La lettura di scritti e di interviste di Gianroberto Casaleggio, braccio destro di Grillo e principale elaboratore dei suoi convincimenti e delle sue intuizioni, merita pure grande attenzione. Come si può uscire dalla crisi in cui l’Italia si trova? Introducendo “strumenti cosiddetti di democrazia diretta”, è la risposta che Casaleggio dà in un’intervista appunto rilasciata domenica scorsa al quotidiano genovese Il Secolo XIX. «La partitocrazia deve finire grazie a nuovi strumenti di partecipazione popolare. Servono referendum non solo abrogativi ma anche propositivi, dobbiamo avere la possibilità di discutere le nostre leggi, di discuterle con i nostri eletti che mandiamo in Parlamento e non con i segretari dei partiti». Significativo è il ruolo che viene così assegnato ai parlamentari: quello di semplici araldi di scelte e di decisioni irriformabili prese in altra sede. In quanto ai nuovi strumenti di “democrazia diretta” e di “partecipazione popolare”, si tratta di forme di consultazione via Internet del tipo “mi piace” o “non mi piace” che in linea teorica potrebbero a lungo termine diventare anche probanti. Soltanto però dopo sviluppi sul piano sia culturale e sia organizzativo che sono ancora ben di là da venire.

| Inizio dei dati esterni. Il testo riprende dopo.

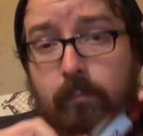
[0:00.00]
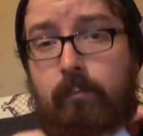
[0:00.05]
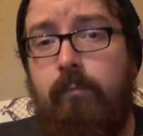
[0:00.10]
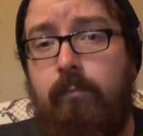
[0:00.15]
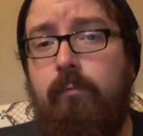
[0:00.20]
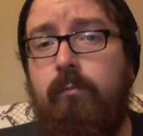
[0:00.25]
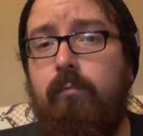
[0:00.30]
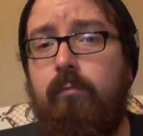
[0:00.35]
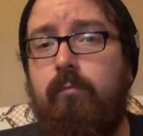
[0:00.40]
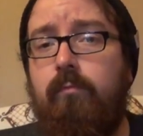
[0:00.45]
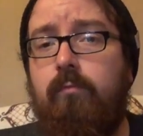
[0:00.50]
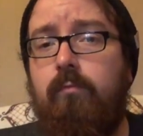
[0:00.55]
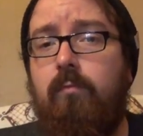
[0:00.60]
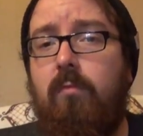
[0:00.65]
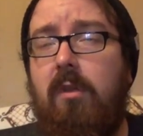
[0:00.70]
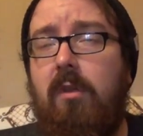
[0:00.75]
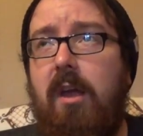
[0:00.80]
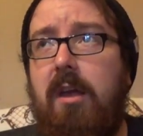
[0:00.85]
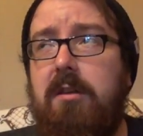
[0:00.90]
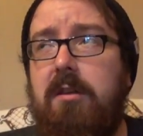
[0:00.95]
hmm
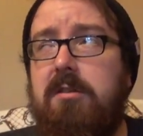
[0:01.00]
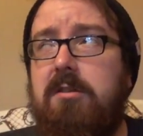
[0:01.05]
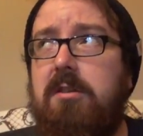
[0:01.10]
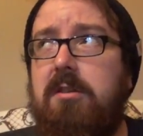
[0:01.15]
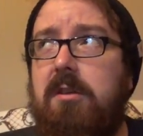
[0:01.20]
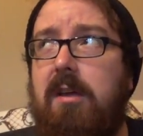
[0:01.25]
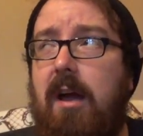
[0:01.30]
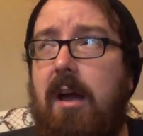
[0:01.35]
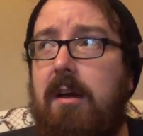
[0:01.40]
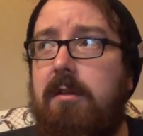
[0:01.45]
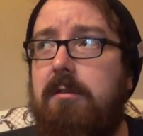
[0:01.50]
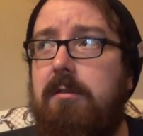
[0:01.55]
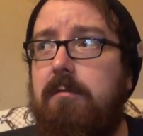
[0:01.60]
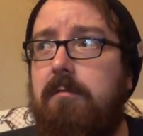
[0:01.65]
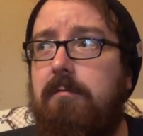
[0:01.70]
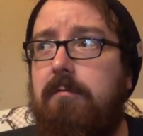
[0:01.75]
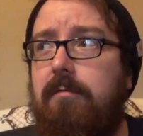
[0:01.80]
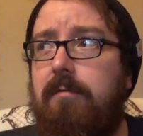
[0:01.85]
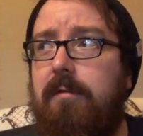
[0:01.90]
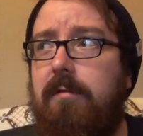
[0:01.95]
it's a kind
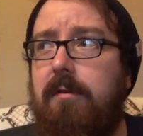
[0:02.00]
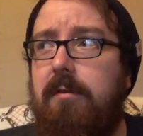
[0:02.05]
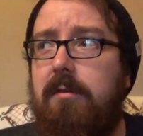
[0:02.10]
of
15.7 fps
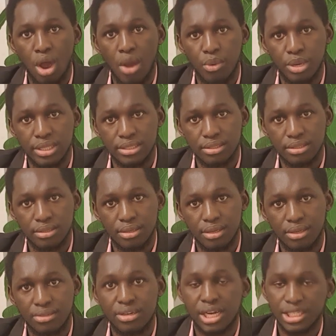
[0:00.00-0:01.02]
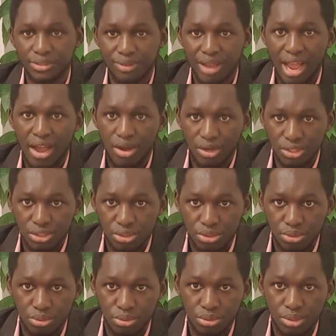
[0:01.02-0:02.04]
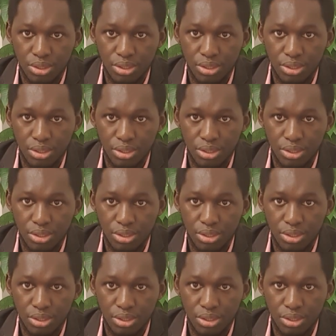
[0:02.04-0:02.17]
hours, transfer us to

Allo stato attuale delle cose Beppe Grillo è solo un pifferaio di Hamelin molto capace e quindi molto pericoloso, il cui eventuale successo ci indurrebbe inevitabilmente a concludere che si stava meglio quando si stava peggio. Il problema è che gli si può sbarrare la strada solo con un progetto politico orientato con chiaroveggenza e con efficacia alla ricostruzione del Paese. Qualcosa che per il momento non si vede sulla scena, e nemmeno all’orizzonte.